Work required: Give back, exactly and with nothing else, the lines running from the one that contains "[00:53:50.87 to 00:53:51.47]" to the end of the entries below; do not include pictures.

Material provided:
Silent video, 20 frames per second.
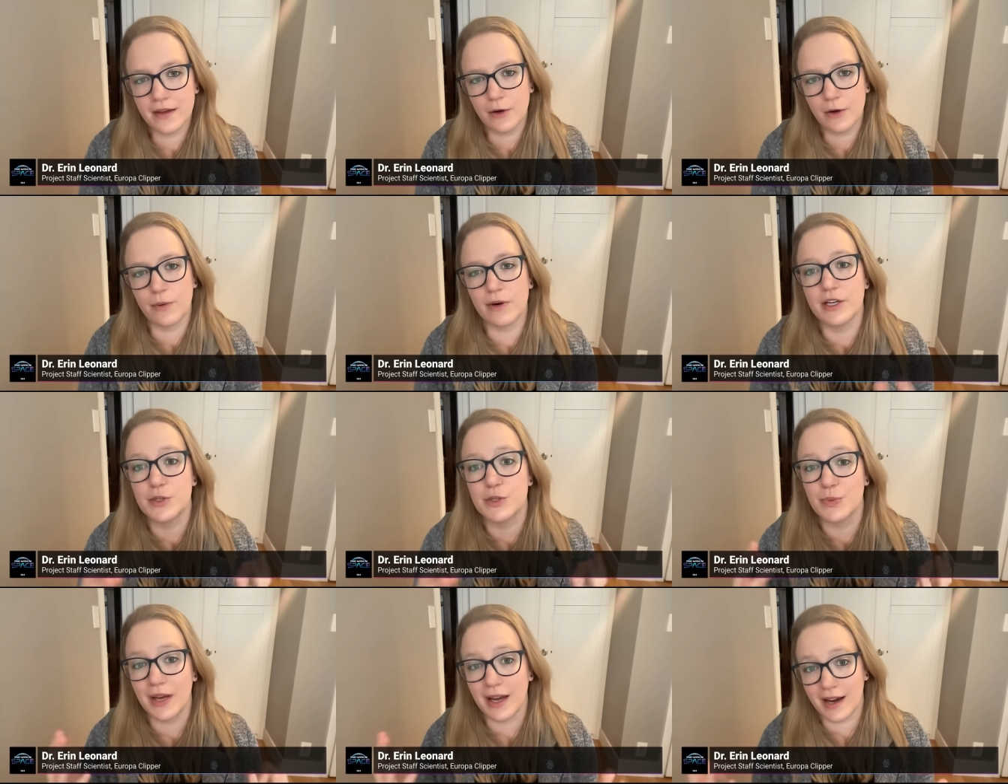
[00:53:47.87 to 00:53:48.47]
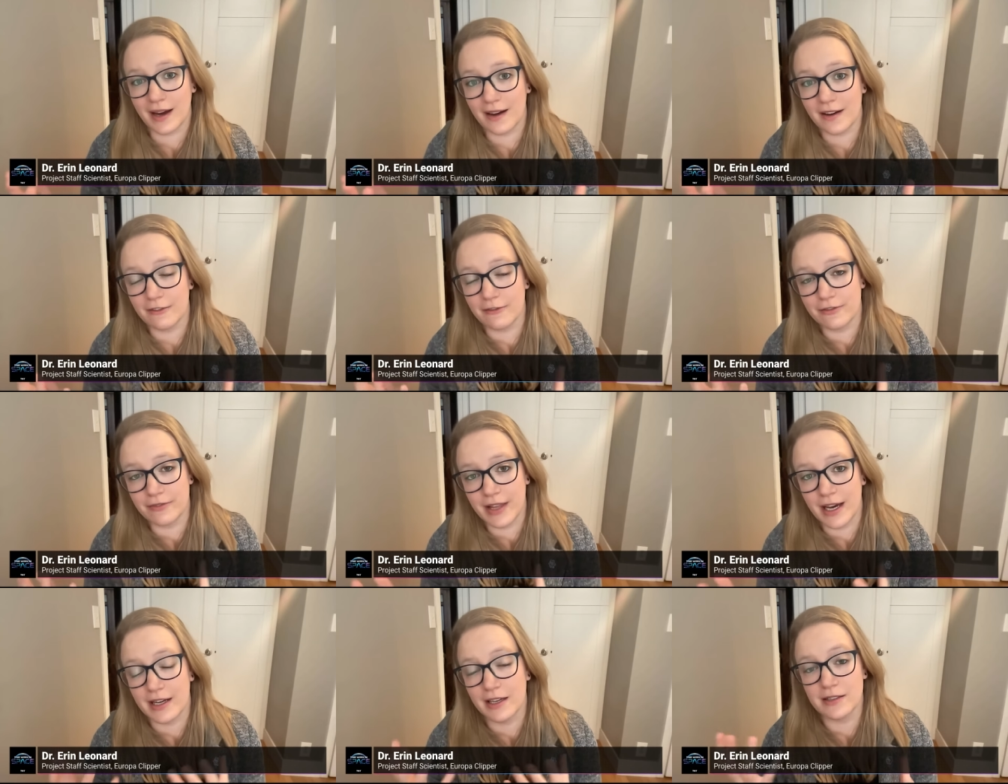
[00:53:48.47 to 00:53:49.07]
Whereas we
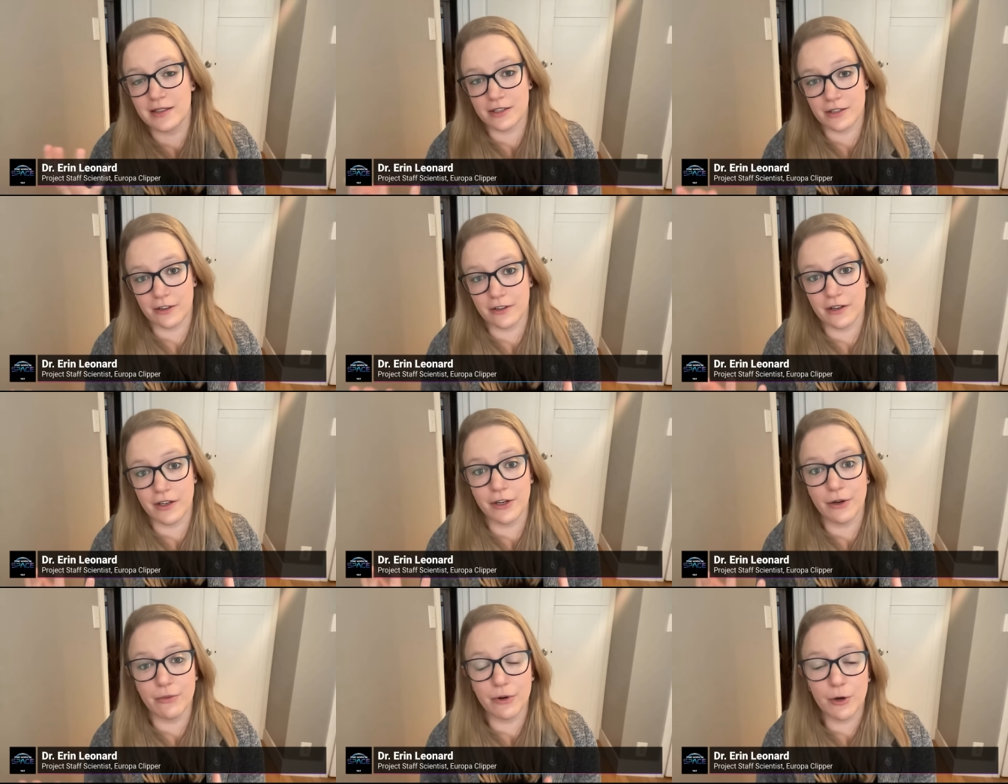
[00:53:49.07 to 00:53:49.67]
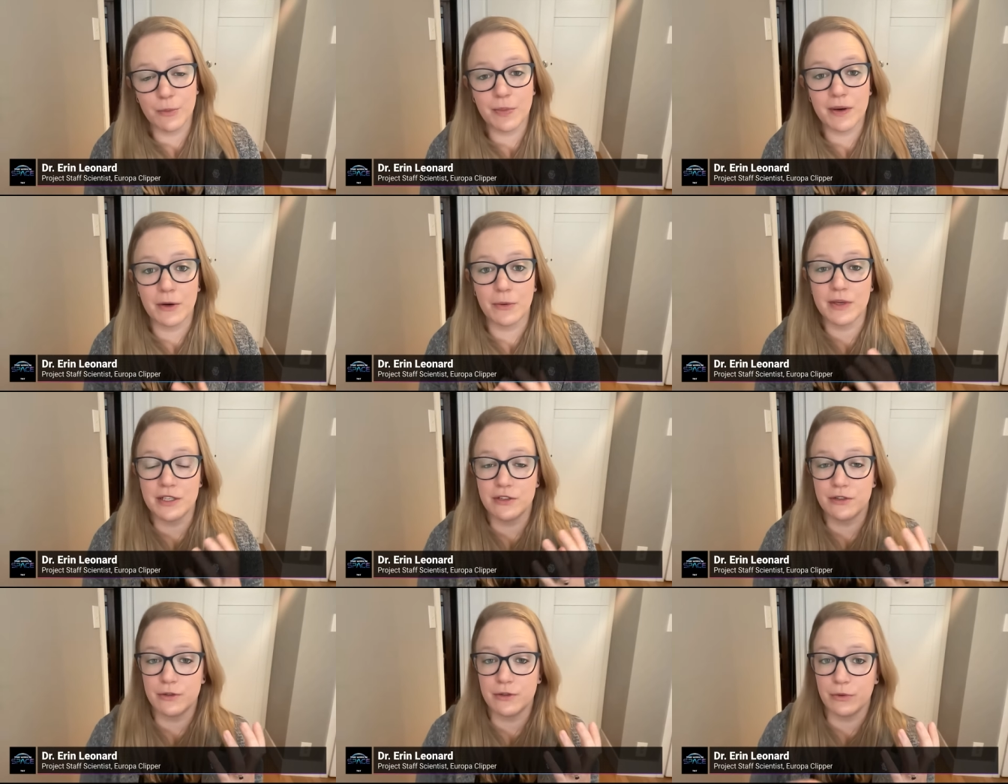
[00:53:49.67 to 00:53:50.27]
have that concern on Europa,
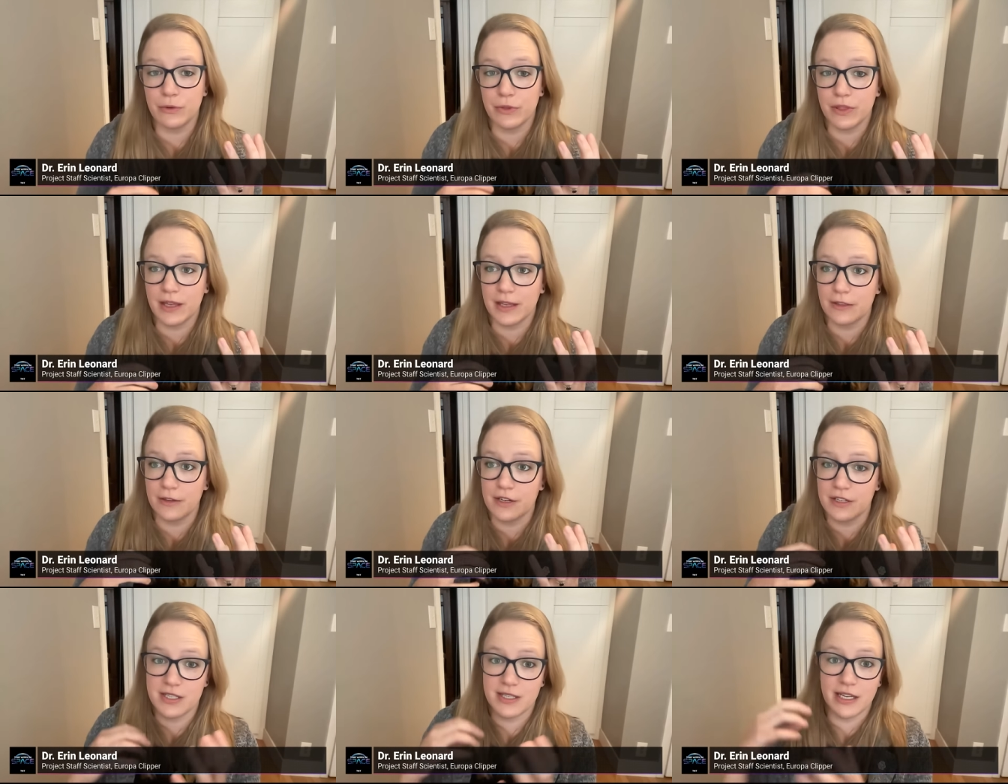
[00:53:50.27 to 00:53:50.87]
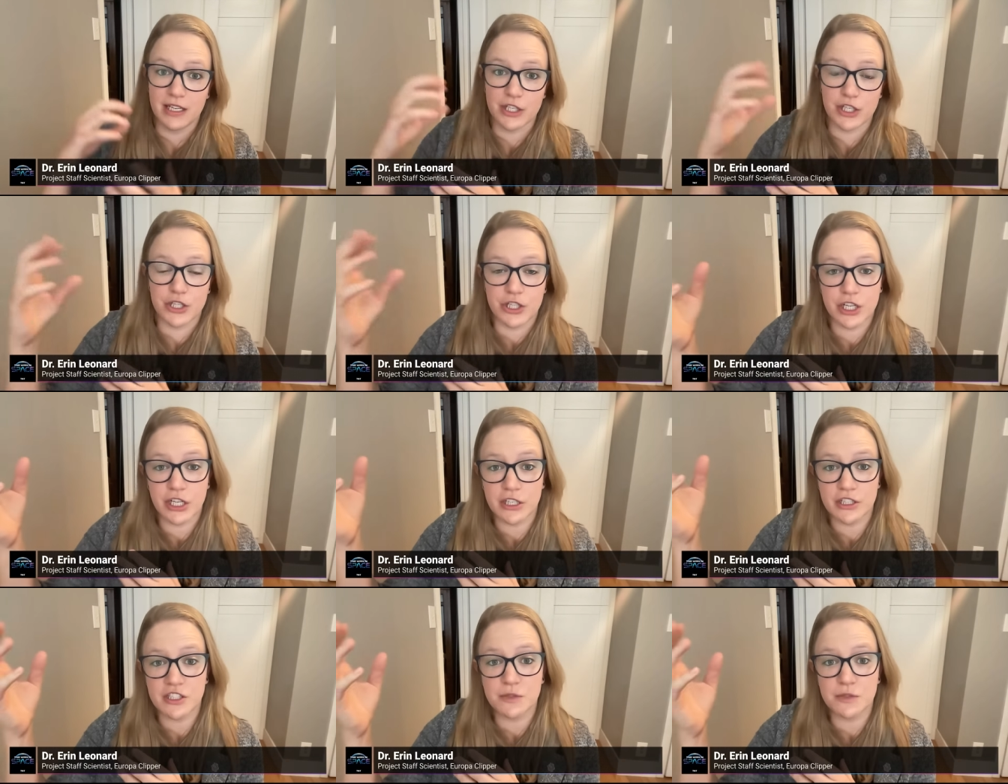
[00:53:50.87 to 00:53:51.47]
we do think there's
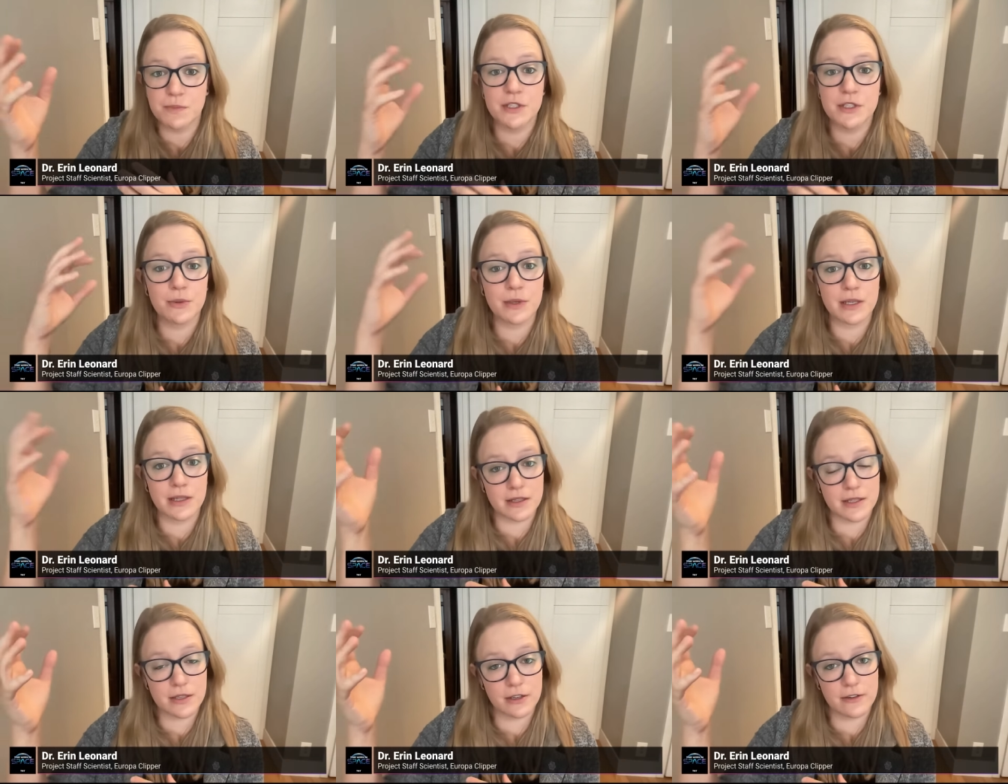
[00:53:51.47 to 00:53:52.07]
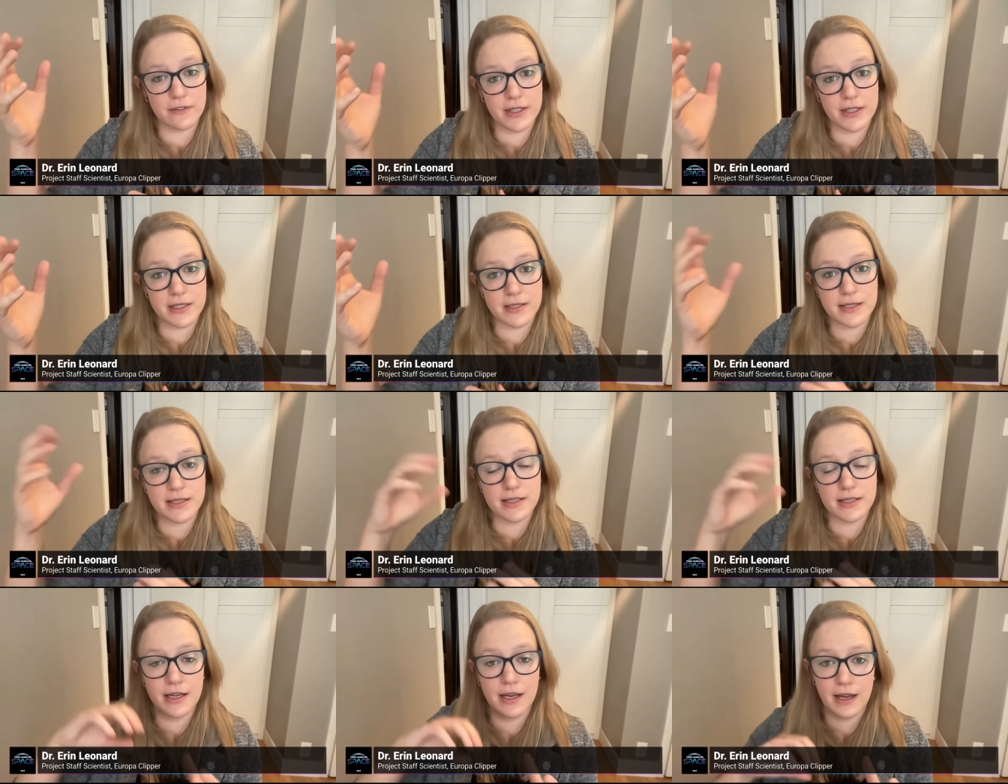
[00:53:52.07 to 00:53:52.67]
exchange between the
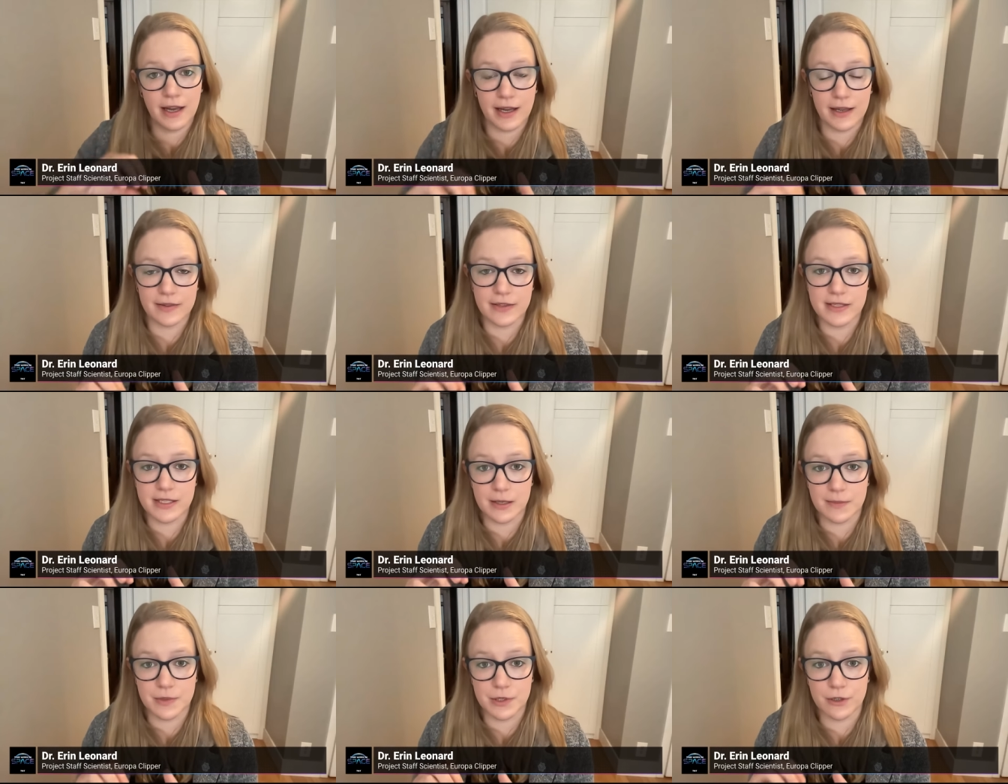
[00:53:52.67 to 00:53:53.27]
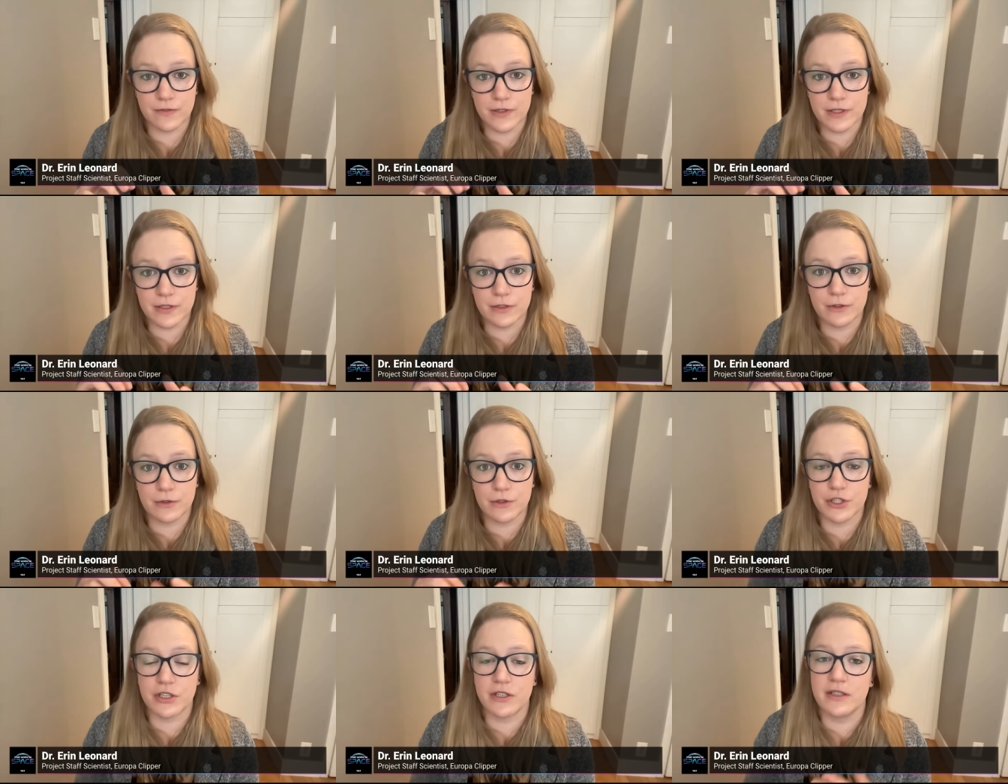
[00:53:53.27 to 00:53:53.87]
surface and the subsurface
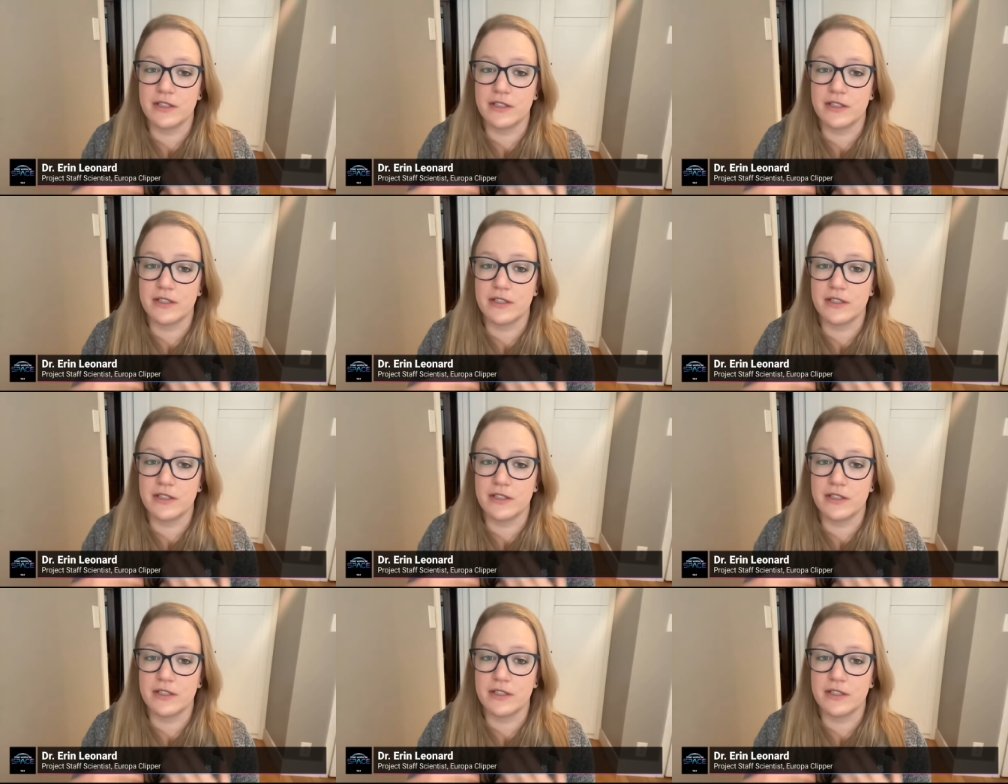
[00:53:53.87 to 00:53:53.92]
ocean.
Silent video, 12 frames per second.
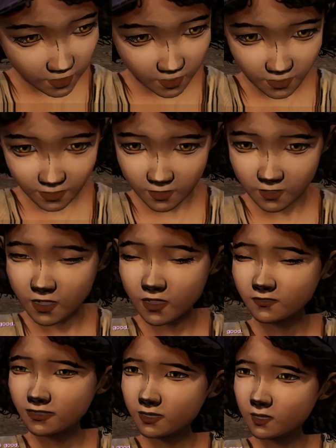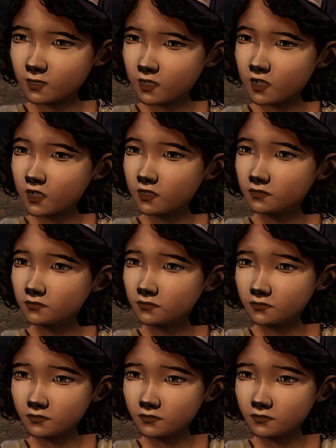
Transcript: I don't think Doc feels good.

Task result:
[00:53:50.87 to 00:53:51.47]
we do think there's
[00:53:51.47 to 00:53:52.07]
[00:53:52.07 to 00:53:52.67]
exchange between the
[00:53:52.67 to 00:53:53.27]
[00:53:53.27 to 00:53:53.87]
surface and the subsurface
[00:53:53.87 to 00:53:53.92]
ocean.
Silent video, 12 frames per second.
Transcript: I don't think Doc feels good.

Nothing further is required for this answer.